Student data, education and privacy are not new topics, but in 2014 we seemed to debate them everyday. Has student data privacy suddenly become fashionable? Maybe. It certainly dominated the headlines and students and parents are now central participants in the conversation.
So what happened to make Student Data Privacy the “it” thing?
Possibly the biggest story of the year was inBloom’s collapse. inBloom stood to be an efficient, scalable and economic solution for school districts that did not have adequate infrastructure for hosting and managing student data. Arguably the most misunderstood project in 2014, inBloom shut its doors in April. Was student data privacy saved? I don’t think so. Underfunded schools continue to lack the resources wealthy districts have when implementing student dashboards. And while inBloom closed, most school districts are still struggling with the same privacy concerns that existed before inBloom appeared on the scene.
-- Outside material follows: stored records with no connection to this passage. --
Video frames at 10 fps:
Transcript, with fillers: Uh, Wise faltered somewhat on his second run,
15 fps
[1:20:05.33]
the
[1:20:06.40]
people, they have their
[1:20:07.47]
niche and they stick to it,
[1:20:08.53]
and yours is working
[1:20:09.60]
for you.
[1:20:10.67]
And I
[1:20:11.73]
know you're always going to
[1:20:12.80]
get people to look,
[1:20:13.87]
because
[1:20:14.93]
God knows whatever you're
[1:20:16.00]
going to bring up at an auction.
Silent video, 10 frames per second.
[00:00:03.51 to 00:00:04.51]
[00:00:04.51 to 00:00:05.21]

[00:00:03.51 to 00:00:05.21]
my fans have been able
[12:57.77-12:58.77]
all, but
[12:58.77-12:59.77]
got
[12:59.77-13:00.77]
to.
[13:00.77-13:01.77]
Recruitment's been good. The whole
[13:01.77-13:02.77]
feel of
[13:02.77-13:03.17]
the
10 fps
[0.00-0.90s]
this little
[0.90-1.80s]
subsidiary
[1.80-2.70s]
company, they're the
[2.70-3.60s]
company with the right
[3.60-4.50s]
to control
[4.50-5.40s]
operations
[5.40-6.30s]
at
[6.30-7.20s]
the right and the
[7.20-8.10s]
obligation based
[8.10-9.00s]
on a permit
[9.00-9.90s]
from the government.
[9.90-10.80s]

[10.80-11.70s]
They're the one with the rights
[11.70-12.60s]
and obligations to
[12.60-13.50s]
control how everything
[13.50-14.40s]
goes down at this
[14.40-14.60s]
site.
Google began the year wrapped in controversy when we read how they were “data mining” student emails sent through their Google Apps for Education package. There was a lawsuit, but most importantly, Google changed their Terms of Service and stopped scanning emails for the purpose of targeted advertising. This is positive news particularly in light of the New York City Department of Education’s recent announcement that it had approved the use of Google’s Chromebooks for use in the city’s public classrooms. That is about 1.1 million students in NYC using Google products. With so many students using Apps for Education parents need to be assured their children’s emails will not be used for any other purpose other than what the school environment calls for.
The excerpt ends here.